Baked Macaroni & Cheese with Kronos Greek Yogurt


8 ounces dry elbow macaroni

1 Tbsp olive oil

1 cup yellow onion, finely diced

1 cup red bell pepper, finely diced

¼ tsp salt

¼ cup all-purpose flour

¼ cup butter

1 ½ cups whole milk, warmed

¼ tsp ground nutmeg

10 ounces cheddar cheese, grated

1 cup Kronos Greek yogurt

½ tsp hot pepper sauce

¼ tsp ground black pepper

2 ounces cheddar cheese, grated

2 ounces feta cheese, crumbled

½ cup Panko bread crumbs


  1. Preheat oven to 350° degrees F.
  2. Bring a pot of salted water to a boil. Add elbow macaroni and cook for 6 minutes.
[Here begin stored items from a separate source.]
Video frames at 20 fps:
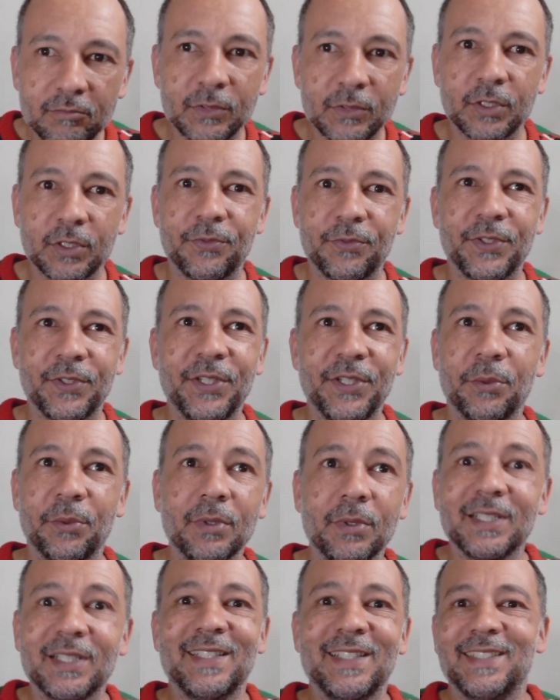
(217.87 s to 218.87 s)
Good for you.
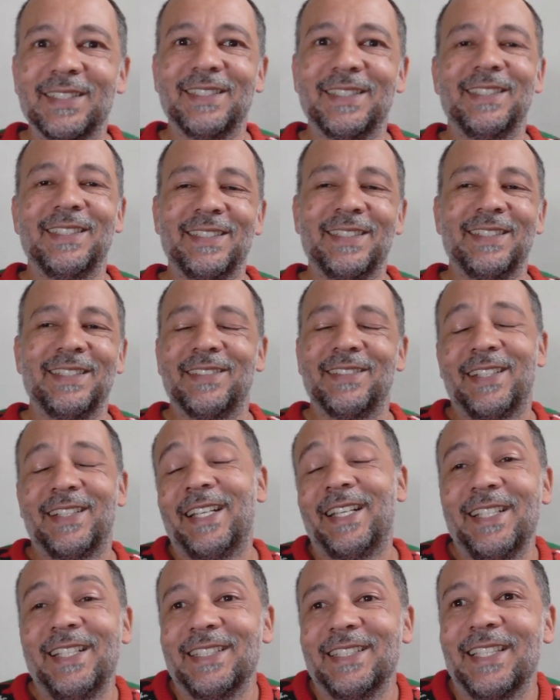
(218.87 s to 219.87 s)

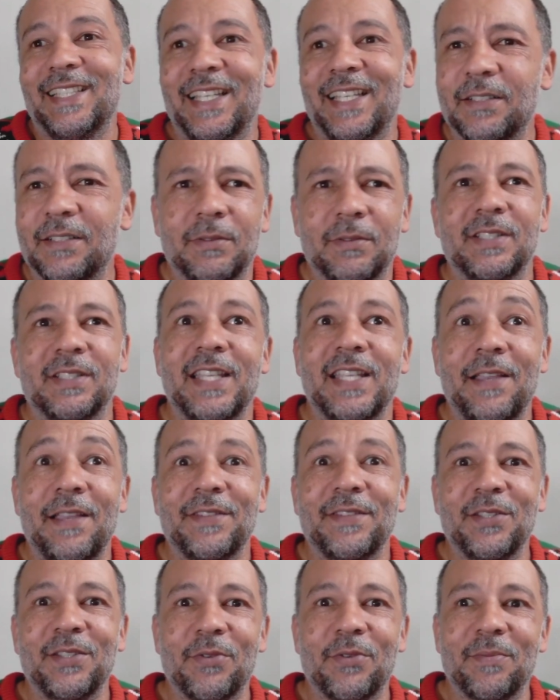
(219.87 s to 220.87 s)
Right? Like, what does that have
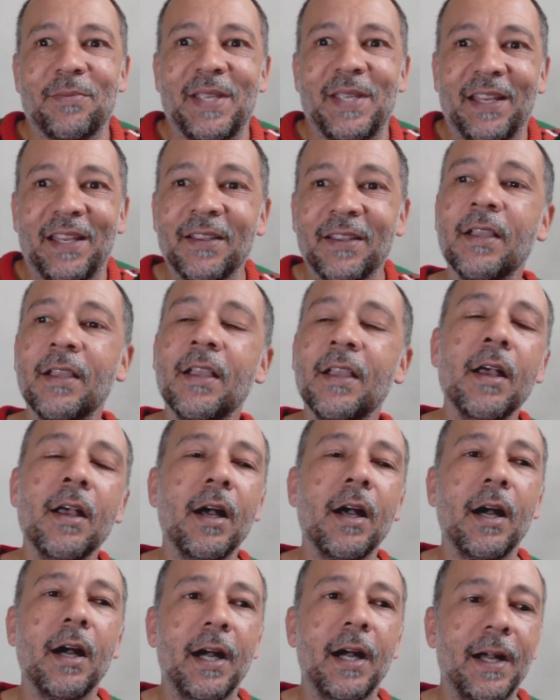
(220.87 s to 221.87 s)
to do with me?
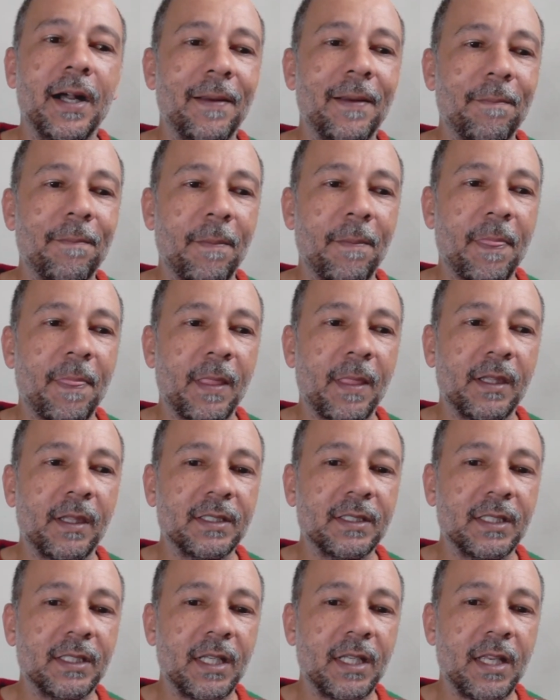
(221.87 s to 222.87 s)

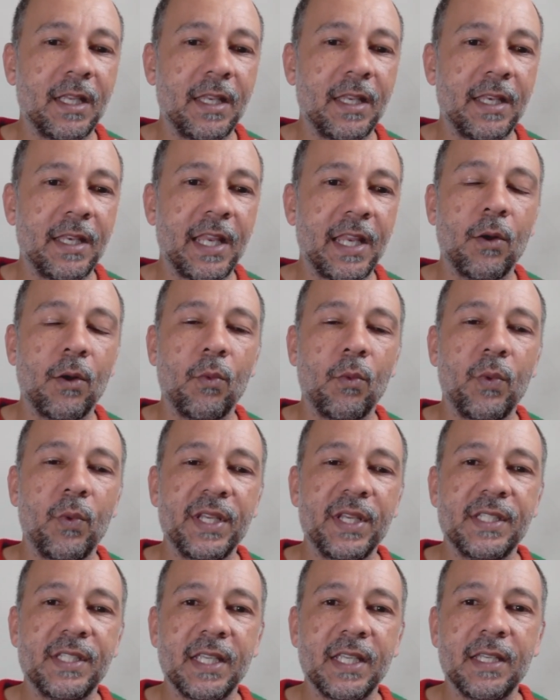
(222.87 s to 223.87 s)
Now,
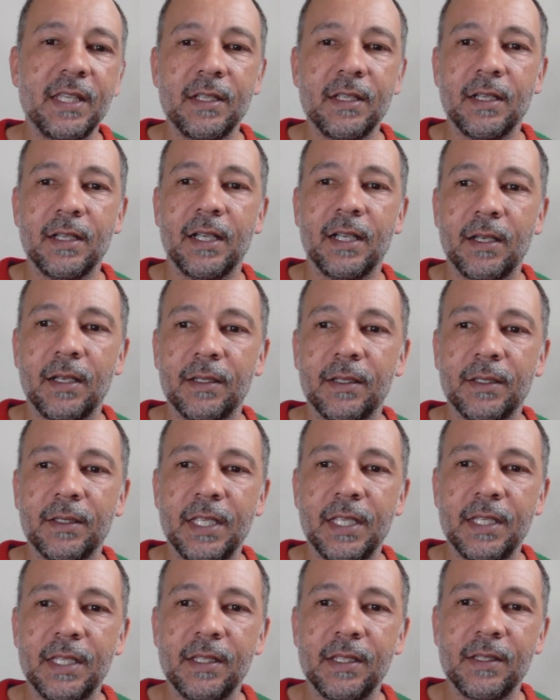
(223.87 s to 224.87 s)
we did,
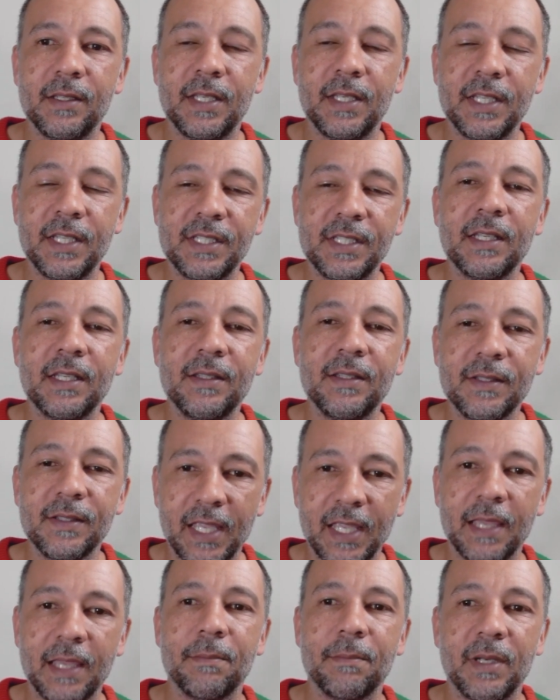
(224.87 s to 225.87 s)
he did
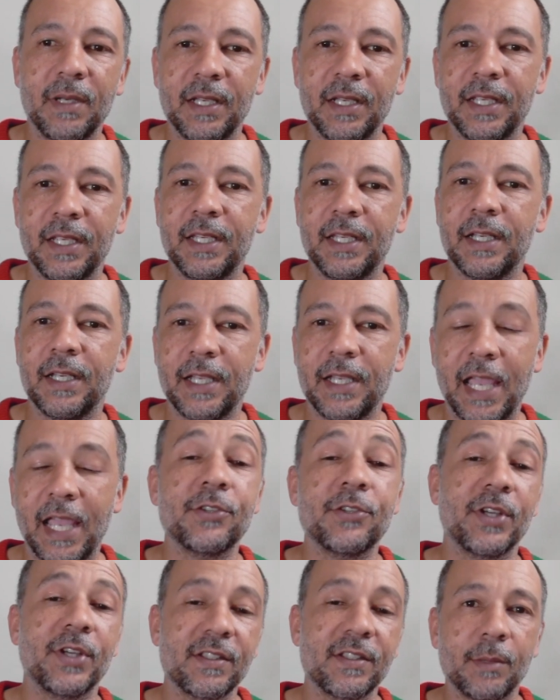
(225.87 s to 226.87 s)
get my
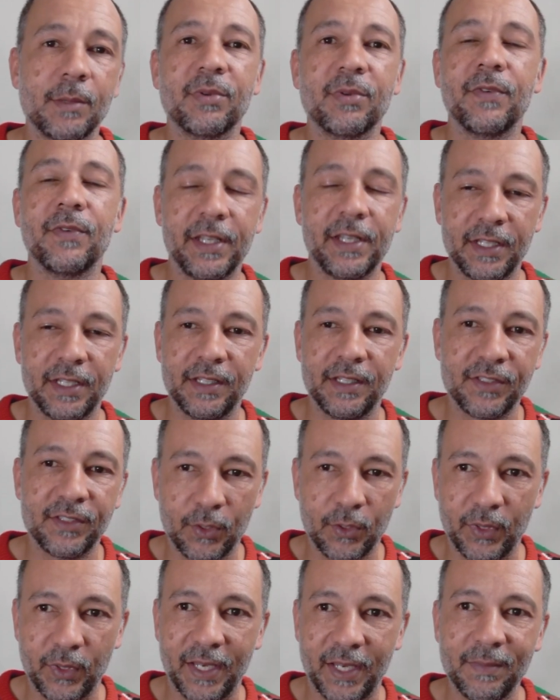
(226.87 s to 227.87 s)
address. I provided it
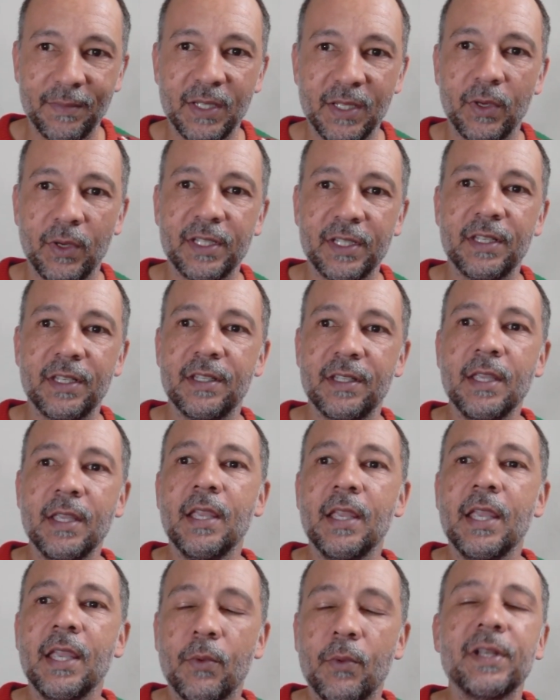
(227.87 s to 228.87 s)
to him. He wanted
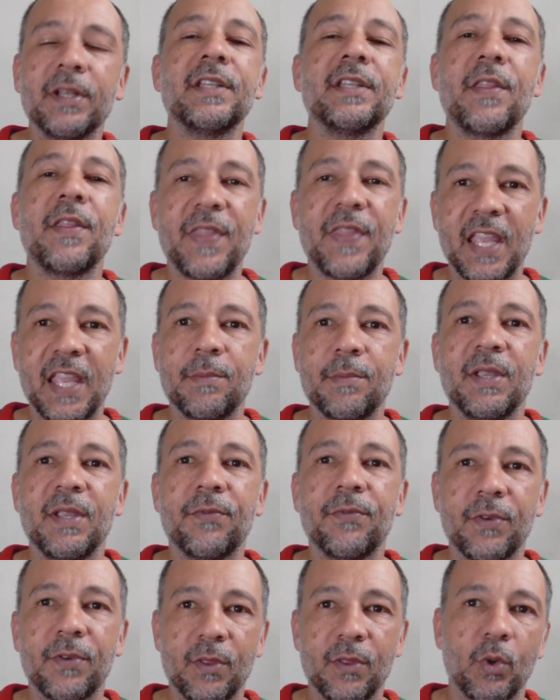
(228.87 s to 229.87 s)
to thank me
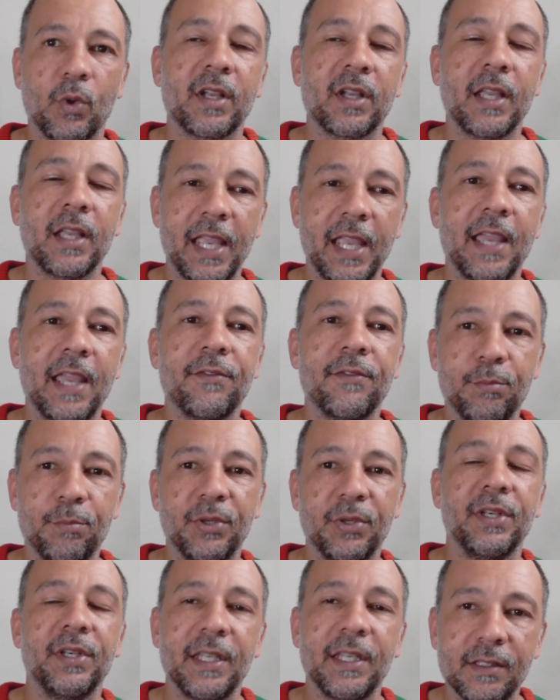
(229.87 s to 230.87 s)
for the work I have
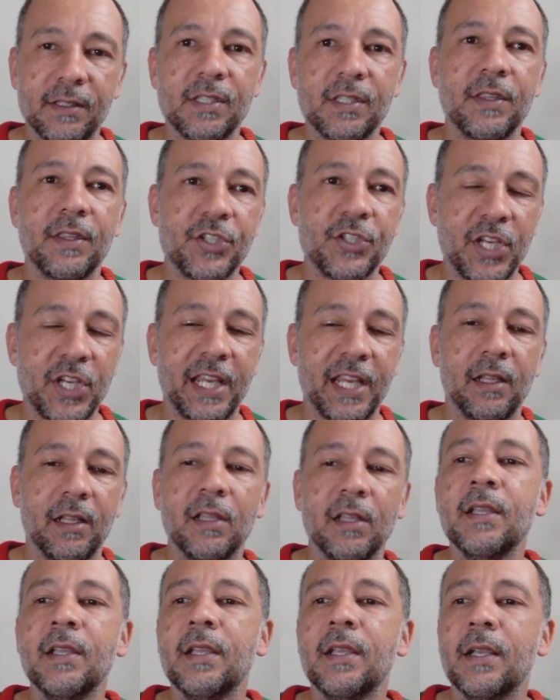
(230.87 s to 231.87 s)
put into the
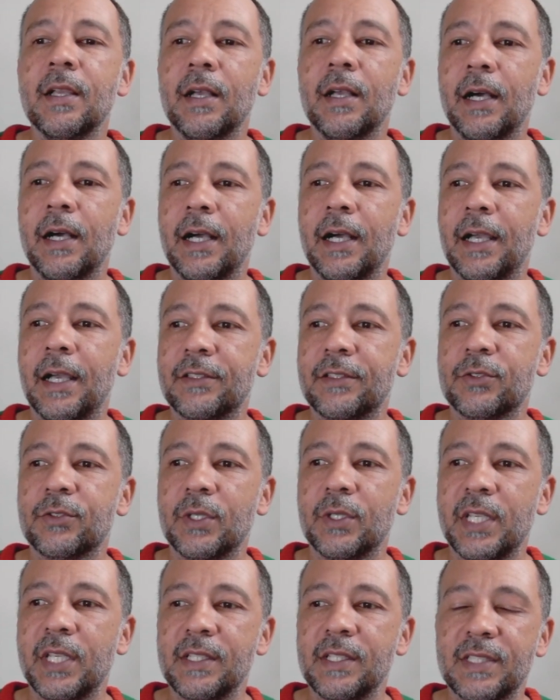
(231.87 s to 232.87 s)
channel.
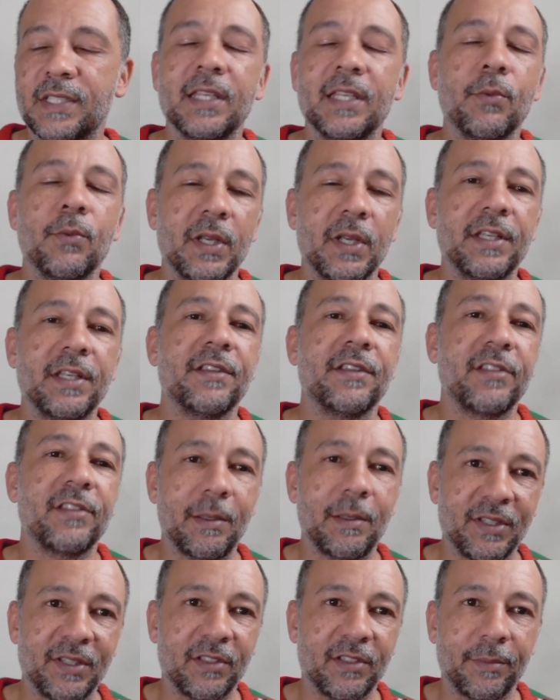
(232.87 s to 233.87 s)
So he said he wanted to
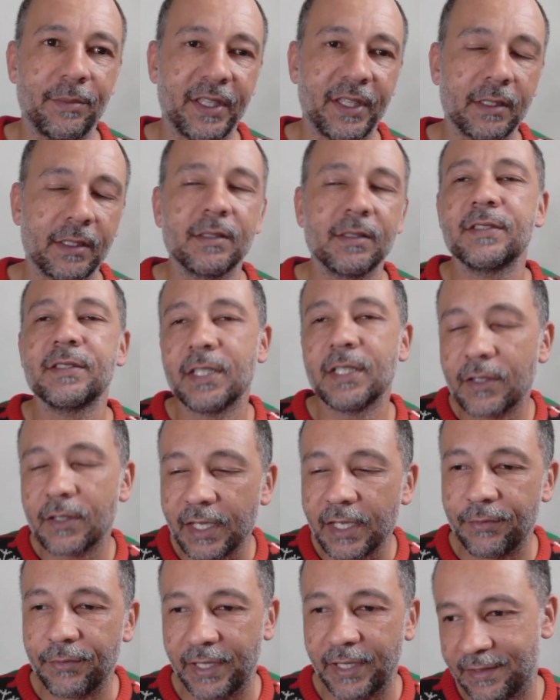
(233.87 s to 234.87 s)
send me something. I said,
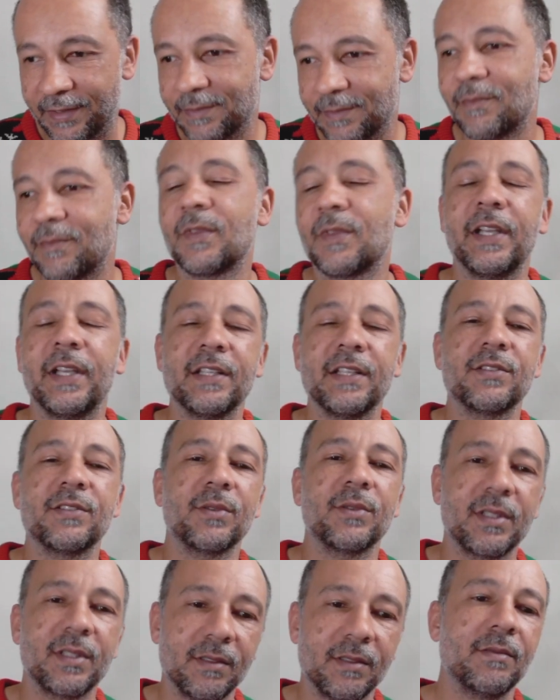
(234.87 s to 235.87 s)
okay, fine. All right,
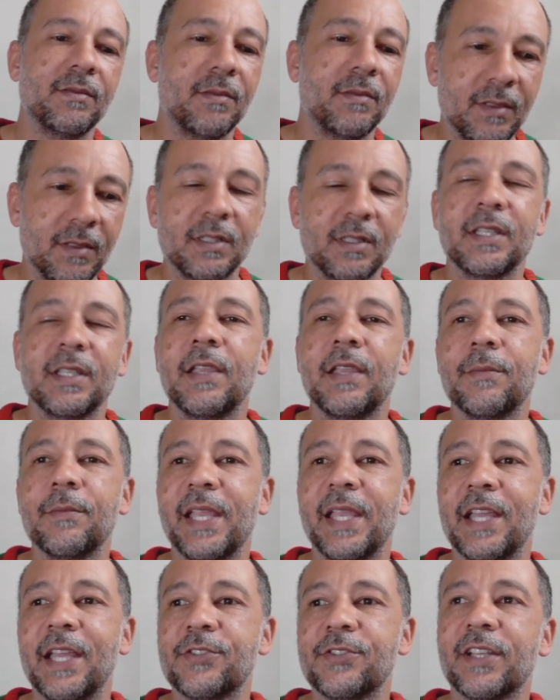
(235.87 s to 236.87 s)
so gave him my
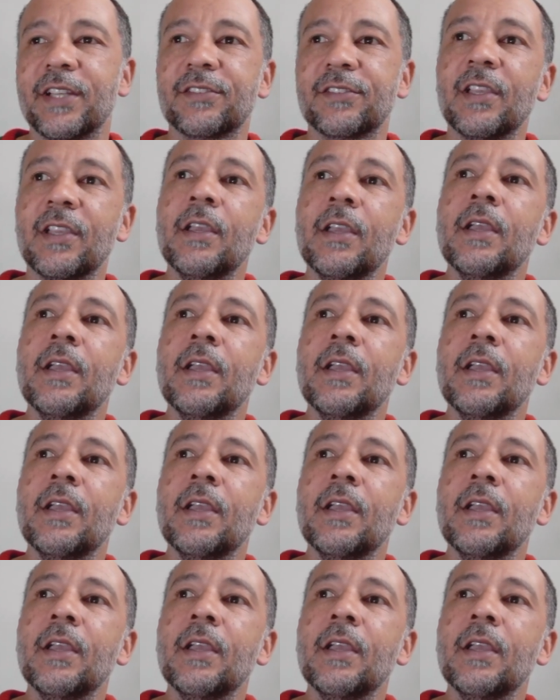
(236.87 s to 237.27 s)
address.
Drain and rinse with cold water to stop cooking.
  3. Warm the olive oil in a skillet over medium heat. Add onions and sauté for 3 minutes. Add red bell pepper and salt and continue cooking until vegetables soften. Remove from heat and reserve.
  4. Butter a 2 quart casserole dish.
  5. Melt butter in a medium saucepan. Add flour, stir and continue to cook for 2 minutes. Gradually whisk in warm milk and half of the yogurt. Add nutmeg and bring to a low simmer and remove from heat.  Stir in 10 ounces of cheddar cheese. Whisk until smooth. Add remaining ½ cup of yogurt and hot pepper sauce. Combine macaroni, onion mix and cheese sauce and transfer to casserole dish. Bake at 350 degrees for 30 minutes.
  6. Combine remaining cheddar cheese, feta and bread crumbs.  Remove casserole from oven and top with bread crumb/cheese mix. Return to oven for 15 additional minutes or until golden brown.